Un récent article du
Japan Times pose en sous-titre une affirmation essentielle aujourd'hui : "Labor issues should trump all others for foreigners in 2009". L'article lui-même oublie de développer la question pour s'égarer dans un dédale de considérations secondaires.
La question se pose tout autant pour l'emploi de type salarié que pour l'emploi indépendant. Je n'oublie pas que FFJ ne concerne pas strictement des membres au Japon, et j'espère que la question sera abordée plus largement par d'autres membres quand l'importance de comprendre et discuter au-delà de l'anecdote la dynamique de l'employabilité dans son pays sera mieux comprise. Mon propos est donc confiné ici à ce qui se passe au Japon.
Un membre de FFJ me signale en privé être retourné en France pour quelques temps, faute de trouver à s'employer ici, et grâce à une mission à effectuer là-bas. Certains membres ont disparu semble-t-il sans laisser de traces sinon que leur page profile obsolète, certains pour des raisons d'échec à trouver à vivre ici. Au delà des circonstances de chacun, on ne saura pas ce qui n'a
pas marché. La relation de l'échec est un tabou.
Il ne sert à rien de tenter de faire un catalogue des activités freelance possibles au Japon dans le sens où chaque exemple de "réussite" telle qu'on trouve des échos dans des magazines ou des ouïs-dires n'apprend jamais rien sur le contexte large, les dynamiques en jeu qui ont rendu possible ce succès. On devrait tout autant couvrir les échecs dès lors qu'on se situe dans une logique d'analyse des possibles et pas de promotion marketing. Donc la question primordiale pour tenter de comprendre ce que soutend une activité freelance qui monte au Japon, une entreprise qui se développe, ce n'est pas "comment" mais "pourquoi". Et la question est bien sûr d'autant plus difficile à poser qu'elle ne se pose pas. Généralement, on veut savoir la "recette", dans l'idée naturelle qu'il y a quelque chose dans le descriptif qui va être source d'inspiration. Malgré cela, il faut alors encore trouver quelqu'un de capable ou d'accord à révéler sa
recette au delà des banalités sur l'intelligence, l'effort et la chance. La relation personnelle la plus tangible que j'ai entendu est celle d'un français qui venu ici à l'occasion des jeux olympiques de Tokyo de 1964, m'avait dit narquois et satisfait, et sans plus développer bien sûr : "A cette époque, il suffisait de parler trois mots de japonais pour être interprète. Il n'y avait personne d'autre!" Vient ensuite la litanie des bons mots proverbiaux sur l'air de "l'occasion fait le larron", et les regrets éventuels de ne pas y avoir été ("si vous aviez été là du temps de la bulle!"), tout ce qui égare l'attention sur l'émotionnel et l'anecdote, alors que l'important est ailleurs. L'important dans ce cas précis mais généralement dans tous les cas, c'est le contexte historique, et c'est le fil qu'il faut tirer soi-même.

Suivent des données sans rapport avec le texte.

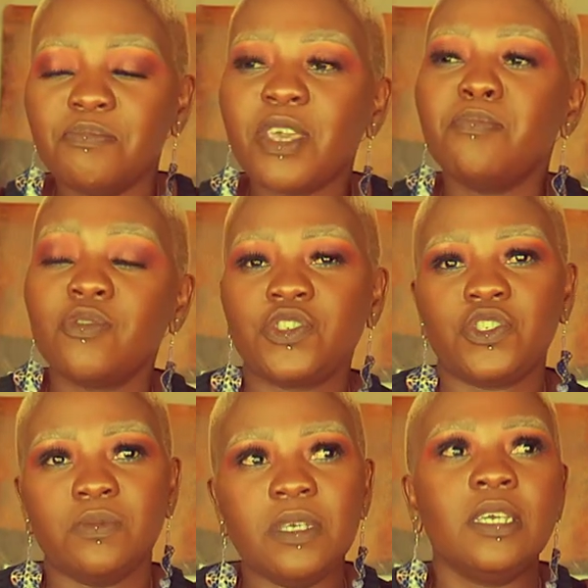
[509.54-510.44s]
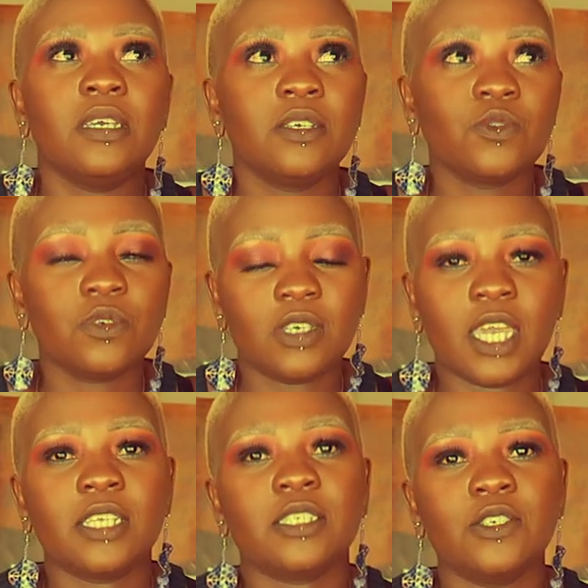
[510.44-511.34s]
they pushed me to
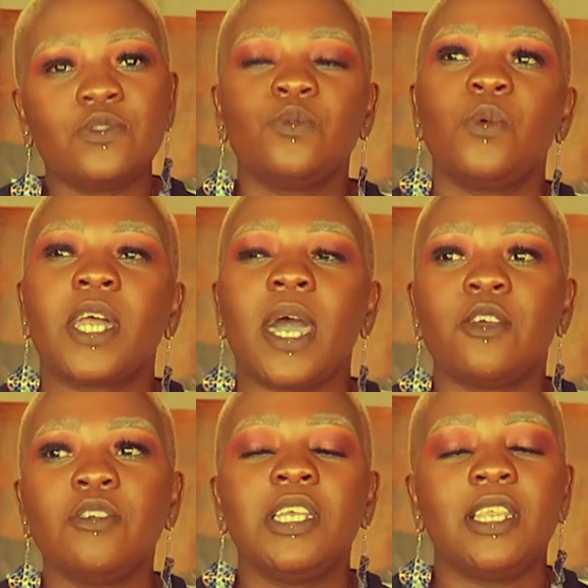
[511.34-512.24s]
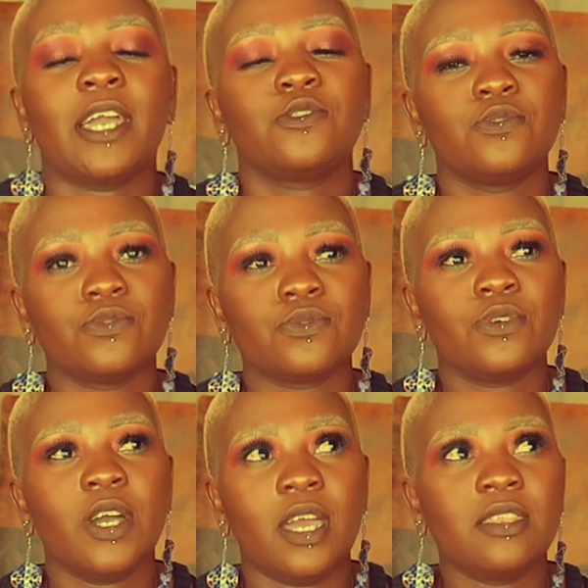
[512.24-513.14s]
get into what I really like to do,
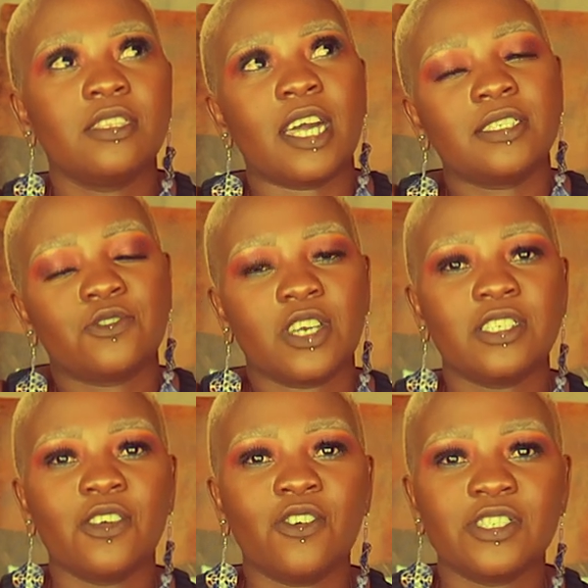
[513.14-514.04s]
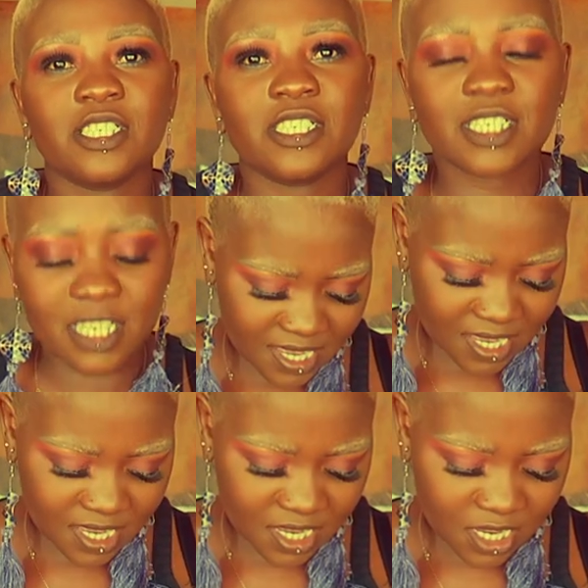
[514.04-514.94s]
and that's creating content.
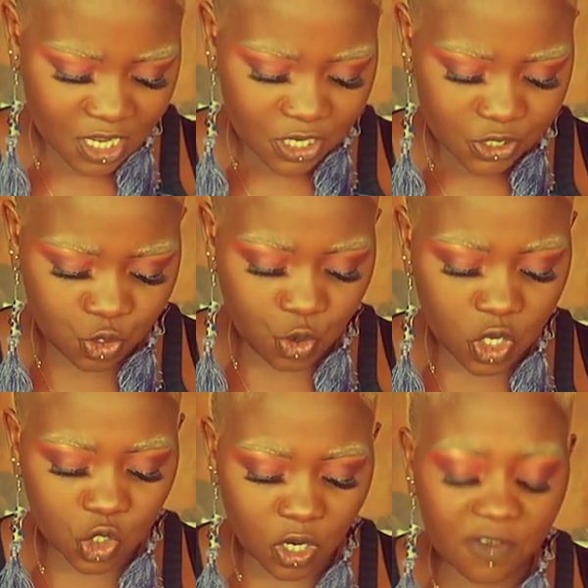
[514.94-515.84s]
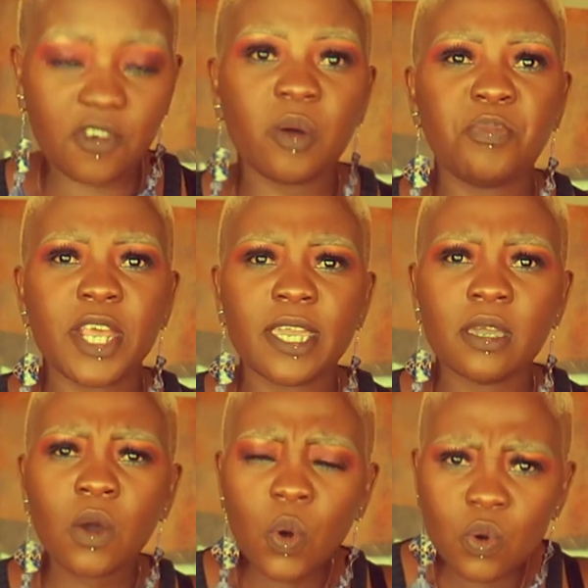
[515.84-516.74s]
Do you enjoy foreplay?
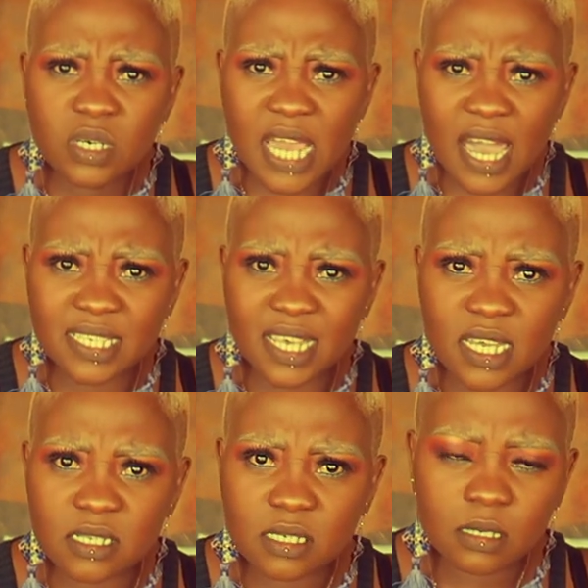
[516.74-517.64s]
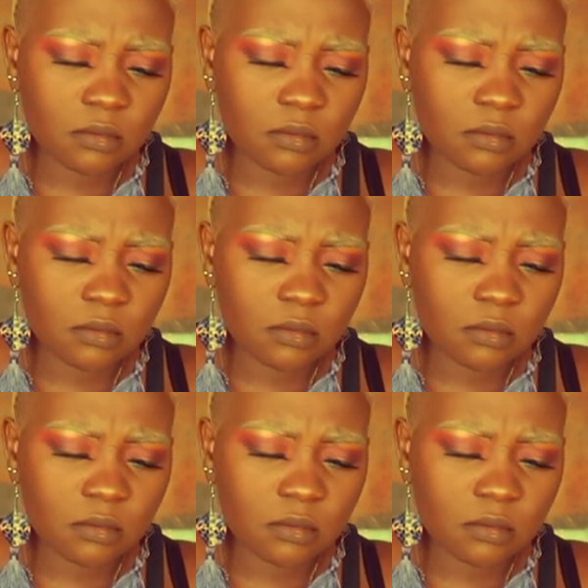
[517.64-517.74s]
Who doesn't?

Bien sûr, on peut toujours retorquer que ces choses là se comprennent avec le recul du temps. Je le pensais aussi. Je n'en crois plus un mot. L'effort de se dégager de l'anecdote pour analyser les dynamiques qui expliquent pourquoi les choses sont comme elles sont est d'autant plus difficile qu'il est hors des habitudes communes. On peut gloser sur l'erreur ou la tendance de voir l'arbre et d'ignorer la forêt, mais dans les faits, observer la forêt demande une pratique d'analyse pas évidente. C'est aussi potentiellement une pratique à exercer en commun pour plus d'efficacité et de bénéfice, parce que l'exercice n'est pas esthétique mais bien stratégique.
Un ami français ici qui n'a rien à voir avec FFJ me disait l'autre jour avec ironie qu'il n'y a pour les français que le nucléaire, les avions et les garçons de café qui marchent. A supposer que la caricature à la hâche ne soit pas totalement fausse, se demander pourquoi, et donc révéler les dynamiques qui rendraient possibles en priorité ces domaines d'activité, apparait alors comme une réflexion essentielle.
Au niveau du freelancing aussi, se demander pourquoi ici et maintenant ce que l'on fait ou tente de faire donne dans l'immédiat ou à brêve échéance les résultats que l'on connait soi-même devrait déboucher sur la révélation de nouvelles pistes de développement professionnel. C'est ce à quoi le dialogue sur FFJ pourrait servir.